By the late 1830s the word imperialism was becoming one of the more sensitive nouns in the British Empire. Imperialism means conquest followed by absolute rule and, to the British, it meant national confidence just as it had the Romans and the French. Since the 13th century, the British nomanklatura had fought the monarchy's claim that its rule was beyond question. But now the British were proclaiming the monarch's inalienable right to rule something approaching a quarter of the globe."This Sceptred Isle: Empire" is a narrative history of the British Empire from Ireland in the 12th century to the independence of India in the 20th, told in 90 programmes written by historian Christopher Lee and narrated by actor Juliet Stevenson. (You may listen again online to up to five most recent episodes of"Empire".)

Right into the second half of the 20th century the term imperialism was firmly in the British constitutional lexicon. Britain held Imperial Conferences, her highest military commander was Chief of the Imperial General Staff. Trade subsidies were known as Imperial Preferences. Imperial measures. Imperial gallons. Crown Imperial. Mint imperials. All as innocent but as meaningful as Members, Orders and Companions of the British Empire.

The paradox is that imperialism coincided with increased democracy that was to be extended to the colonies. They were no longer replicas of the shires as the founding fathers had expected. It was one thing to reform British voting systems and representation but harder to apply it to a constellation of colonies in which each settlement had separate demands.

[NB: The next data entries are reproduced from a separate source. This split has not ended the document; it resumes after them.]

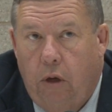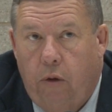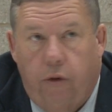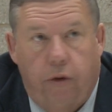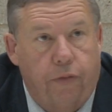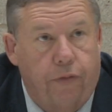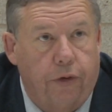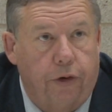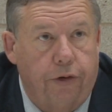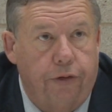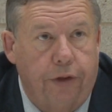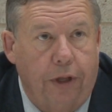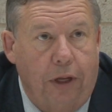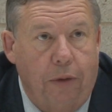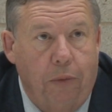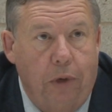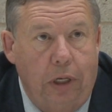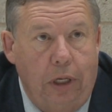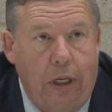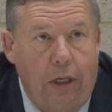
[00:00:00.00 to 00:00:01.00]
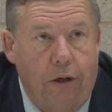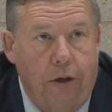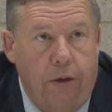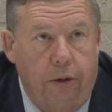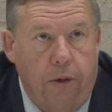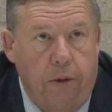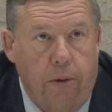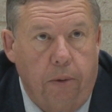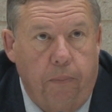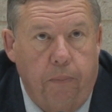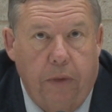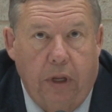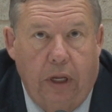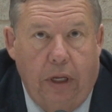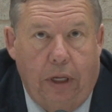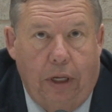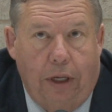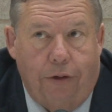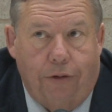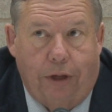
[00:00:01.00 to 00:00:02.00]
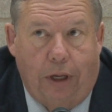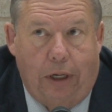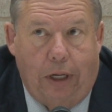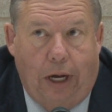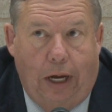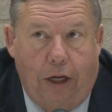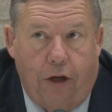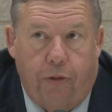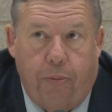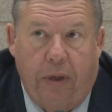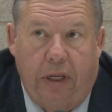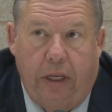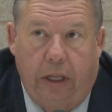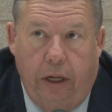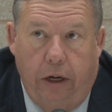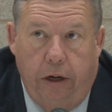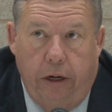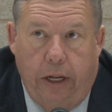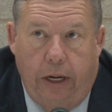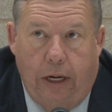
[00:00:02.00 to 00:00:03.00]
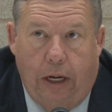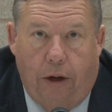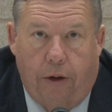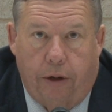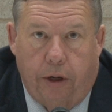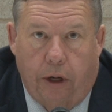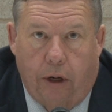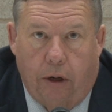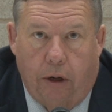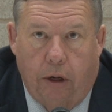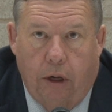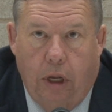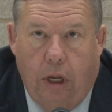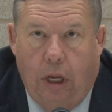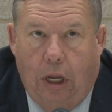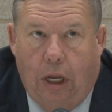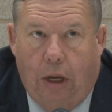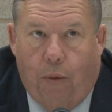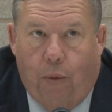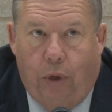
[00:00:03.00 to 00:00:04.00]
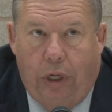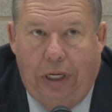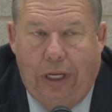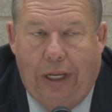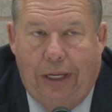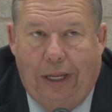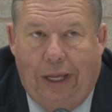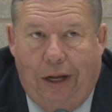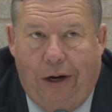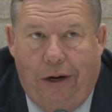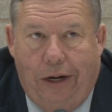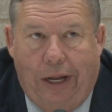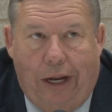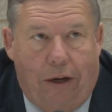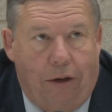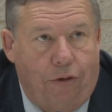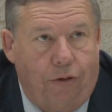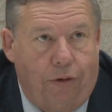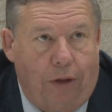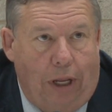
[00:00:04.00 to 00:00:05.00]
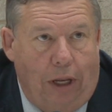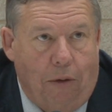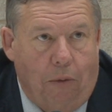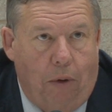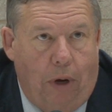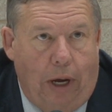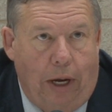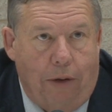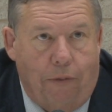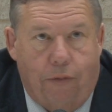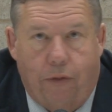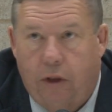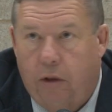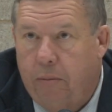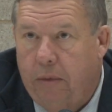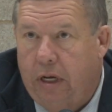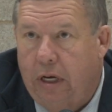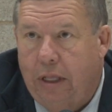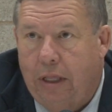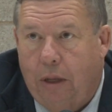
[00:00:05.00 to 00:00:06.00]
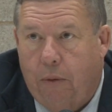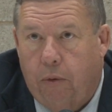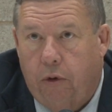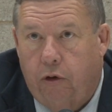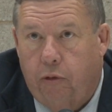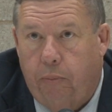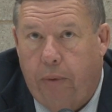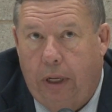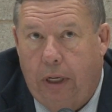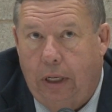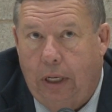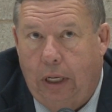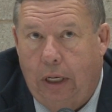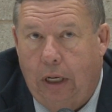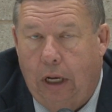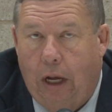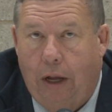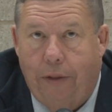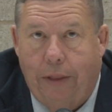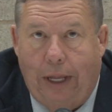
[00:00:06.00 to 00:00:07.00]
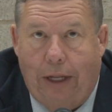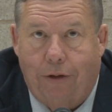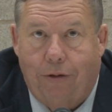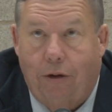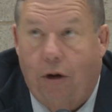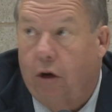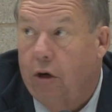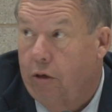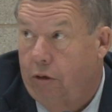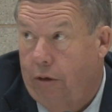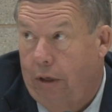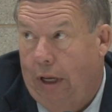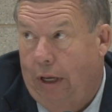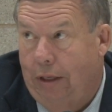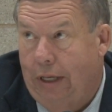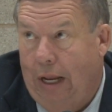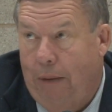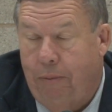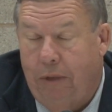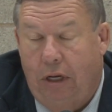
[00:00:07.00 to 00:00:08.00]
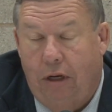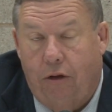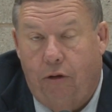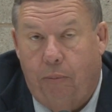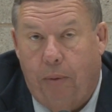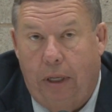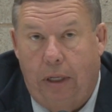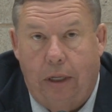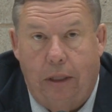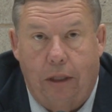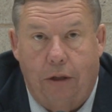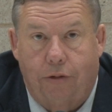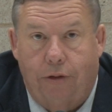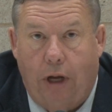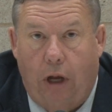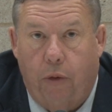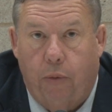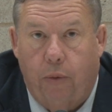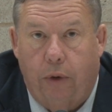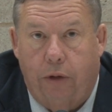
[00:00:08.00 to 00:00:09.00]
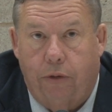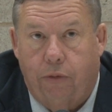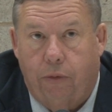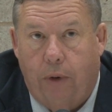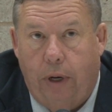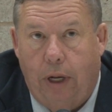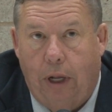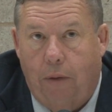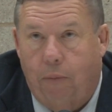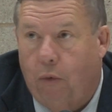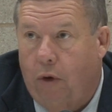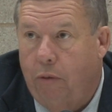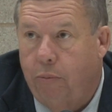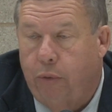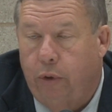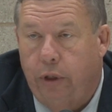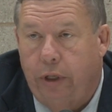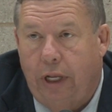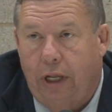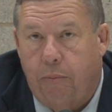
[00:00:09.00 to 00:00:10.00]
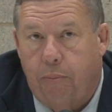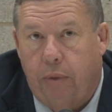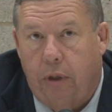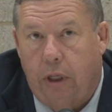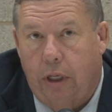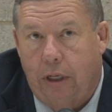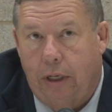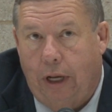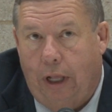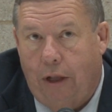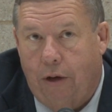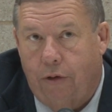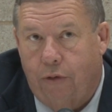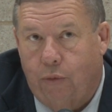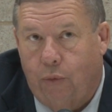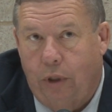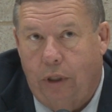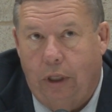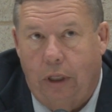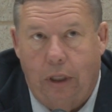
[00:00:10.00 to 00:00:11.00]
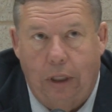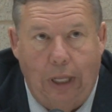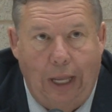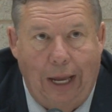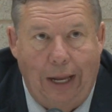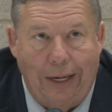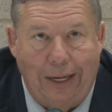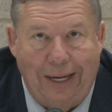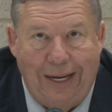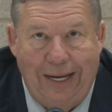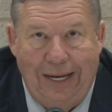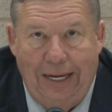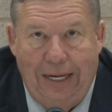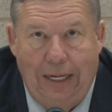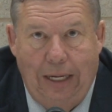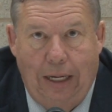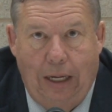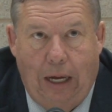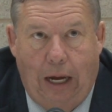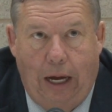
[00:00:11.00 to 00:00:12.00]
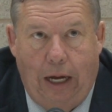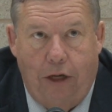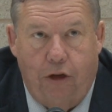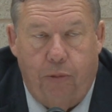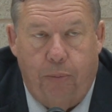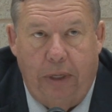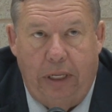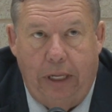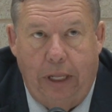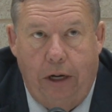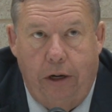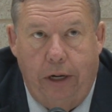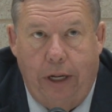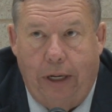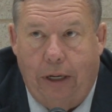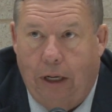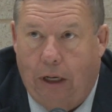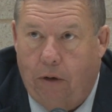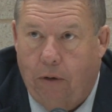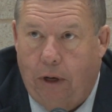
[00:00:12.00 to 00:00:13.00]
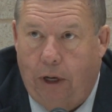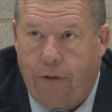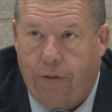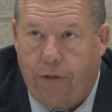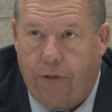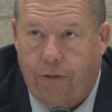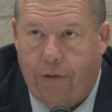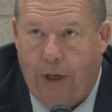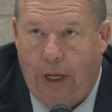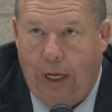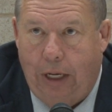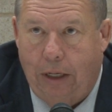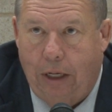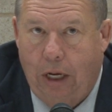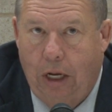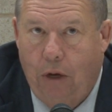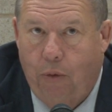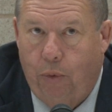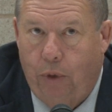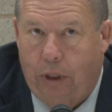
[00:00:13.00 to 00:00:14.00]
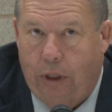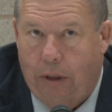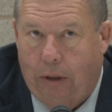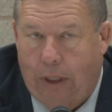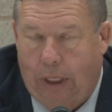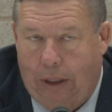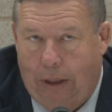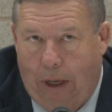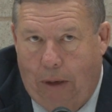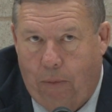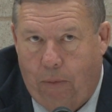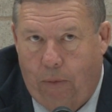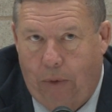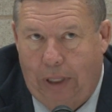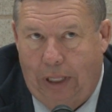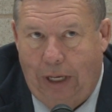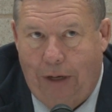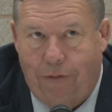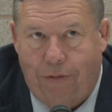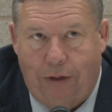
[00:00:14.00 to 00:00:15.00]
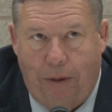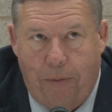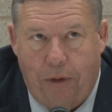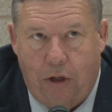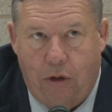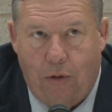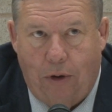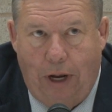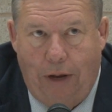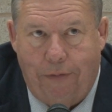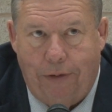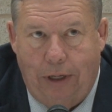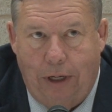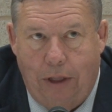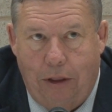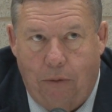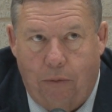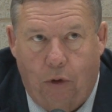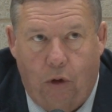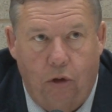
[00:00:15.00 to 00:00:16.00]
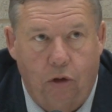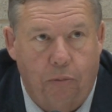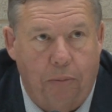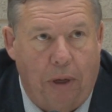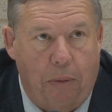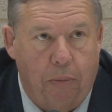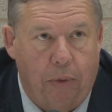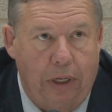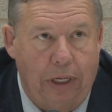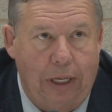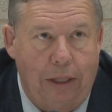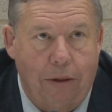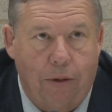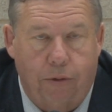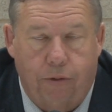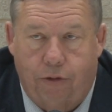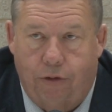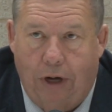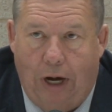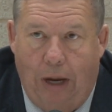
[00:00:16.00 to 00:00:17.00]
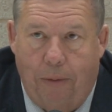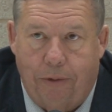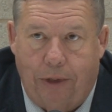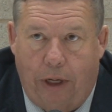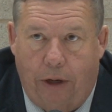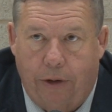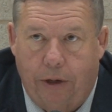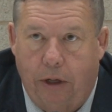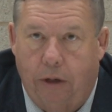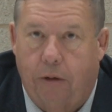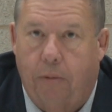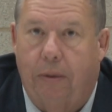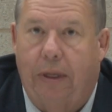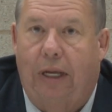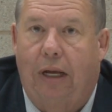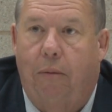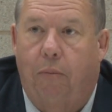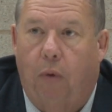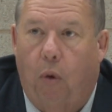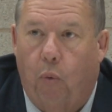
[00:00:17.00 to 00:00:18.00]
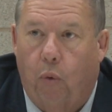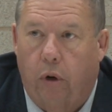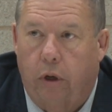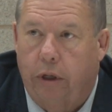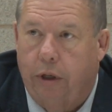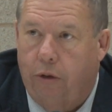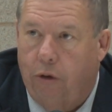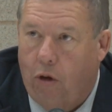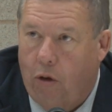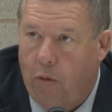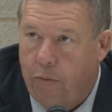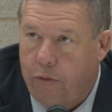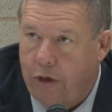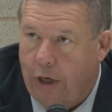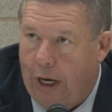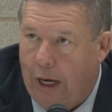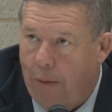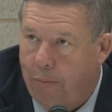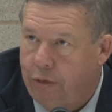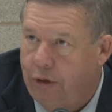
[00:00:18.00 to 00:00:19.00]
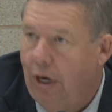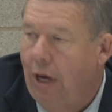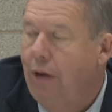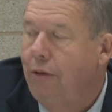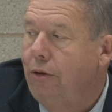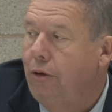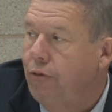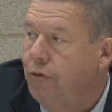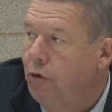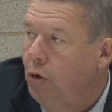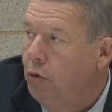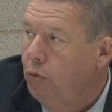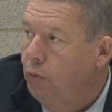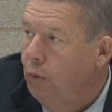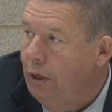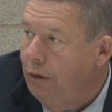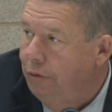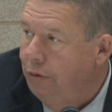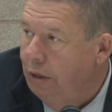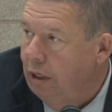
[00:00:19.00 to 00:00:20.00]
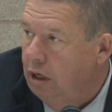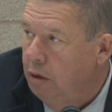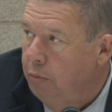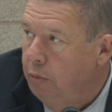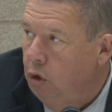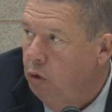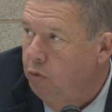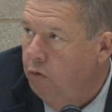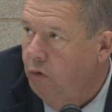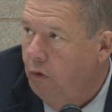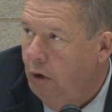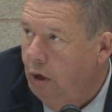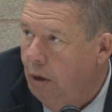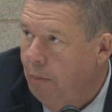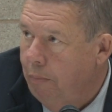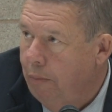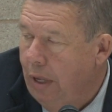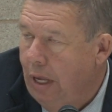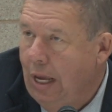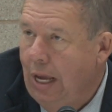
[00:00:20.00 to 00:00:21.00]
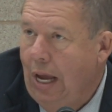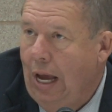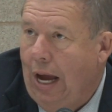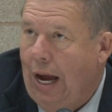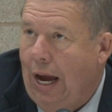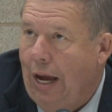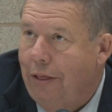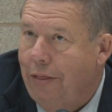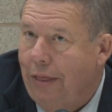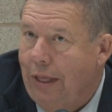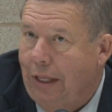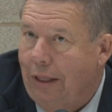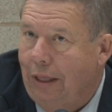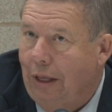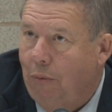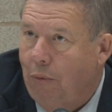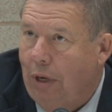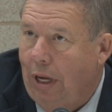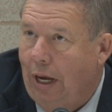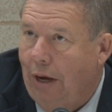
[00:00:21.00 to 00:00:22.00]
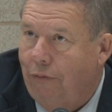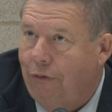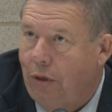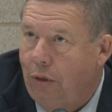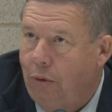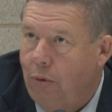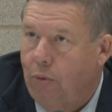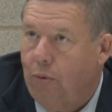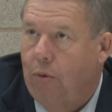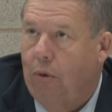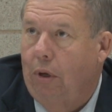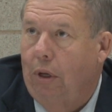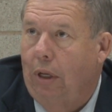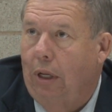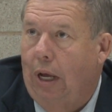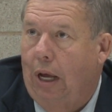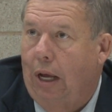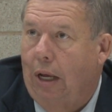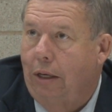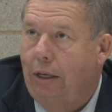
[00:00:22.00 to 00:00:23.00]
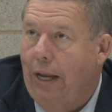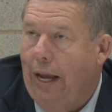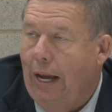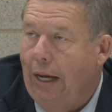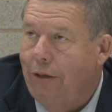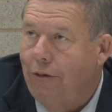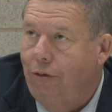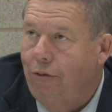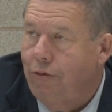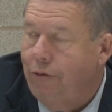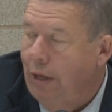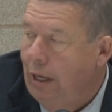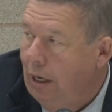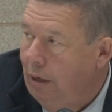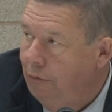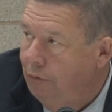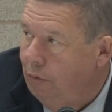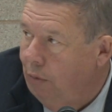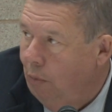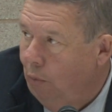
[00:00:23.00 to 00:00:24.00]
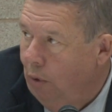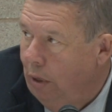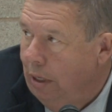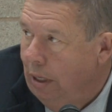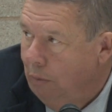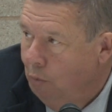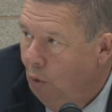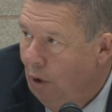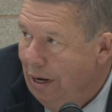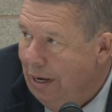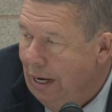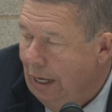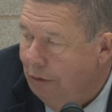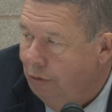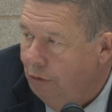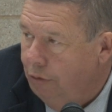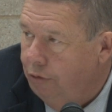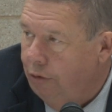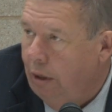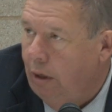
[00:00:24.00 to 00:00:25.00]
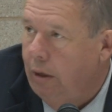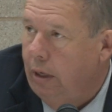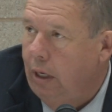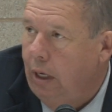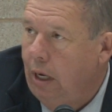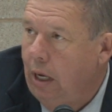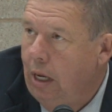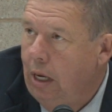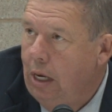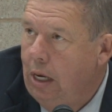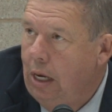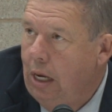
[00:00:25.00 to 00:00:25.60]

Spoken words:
Well, the first thing we need to do is get high-speed internet out here. We need internet statewide. For the money that we're spending on that, or attempting to spend on the Southwest Rail, $1.8 billion, we could get high-speed internet across the state. We could relieve some of the traffic on the roads by bringing those jobs out here to become work-at-home jobs. There's no reason to commute for them. I think that we have to do tax incentives when necessary.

Even getting information to and from the colonies was more complex as the Empire expanded and administrators attempted to coordinate policies. As Robert Peel observed, there was hardly any colonial decision that could not be taken at leisure. Yet what happened in Sydney was supposed to be as important as what happened in Cardiff or Bristol or London.

Consequently, changes in a more formalized colonial policy came mostly from the colonies themselves. The conditions in, say, Canada or New Zealand had to be understood in their contexts, not in legislation that best suited the English shire counties. Therefore, colonial planners and would-be reformers like Edward Wakefield were to have more influence on the management of Imperial policy than the unimaginative mandarins of an increasingly recognizable Whitehall colonial bureaucracy.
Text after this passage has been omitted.